(Stored records)
'''
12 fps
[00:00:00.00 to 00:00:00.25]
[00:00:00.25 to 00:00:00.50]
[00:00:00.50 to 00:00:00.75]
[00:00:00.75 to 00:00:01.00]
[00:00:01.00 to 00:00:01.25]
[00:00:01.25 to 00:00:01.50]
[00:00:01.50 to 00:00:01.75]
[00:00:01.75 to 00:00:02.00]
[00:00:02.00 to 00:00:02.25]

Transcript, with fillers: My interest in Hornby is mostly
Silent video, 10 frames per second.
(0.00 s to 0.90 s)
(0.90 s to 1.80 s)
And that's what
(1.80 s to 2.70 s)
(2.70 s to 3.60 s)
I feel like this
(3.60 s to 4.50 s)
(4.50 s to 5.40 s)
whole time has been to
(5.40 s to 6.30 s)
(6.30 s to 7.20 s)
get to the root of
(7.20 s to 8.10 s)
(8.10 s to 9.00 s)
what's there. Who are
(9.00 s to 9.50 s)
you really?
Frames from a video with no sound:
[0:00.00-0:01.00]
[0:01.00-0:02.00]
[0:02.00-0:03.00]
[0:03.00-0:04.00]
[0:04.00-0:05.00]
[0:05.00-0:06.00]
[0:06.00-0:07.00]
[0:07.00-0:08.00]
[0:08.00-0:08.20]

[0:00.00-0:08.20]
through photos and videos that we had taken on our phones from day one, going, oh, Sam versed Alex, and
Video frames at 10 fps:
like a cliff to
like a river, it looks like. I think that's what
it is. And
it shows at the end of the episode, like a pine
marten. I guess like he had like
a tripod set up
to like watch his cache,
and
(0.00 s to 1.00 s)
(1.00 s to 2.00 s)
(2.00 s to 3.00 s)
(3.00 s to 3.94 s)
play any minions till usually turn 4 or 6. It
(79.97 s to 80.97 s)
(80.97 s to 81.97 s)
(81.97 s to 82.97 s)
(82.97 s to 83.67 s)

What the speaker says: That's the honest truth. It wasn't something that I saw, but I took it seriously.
'''
• [Goal of the exercise] When the word "with" occurs in a line above, list that line.

• [Answer to this task]
Transcript, with fillers: My interest in Hornby is mostly
Frames from a video with no sound:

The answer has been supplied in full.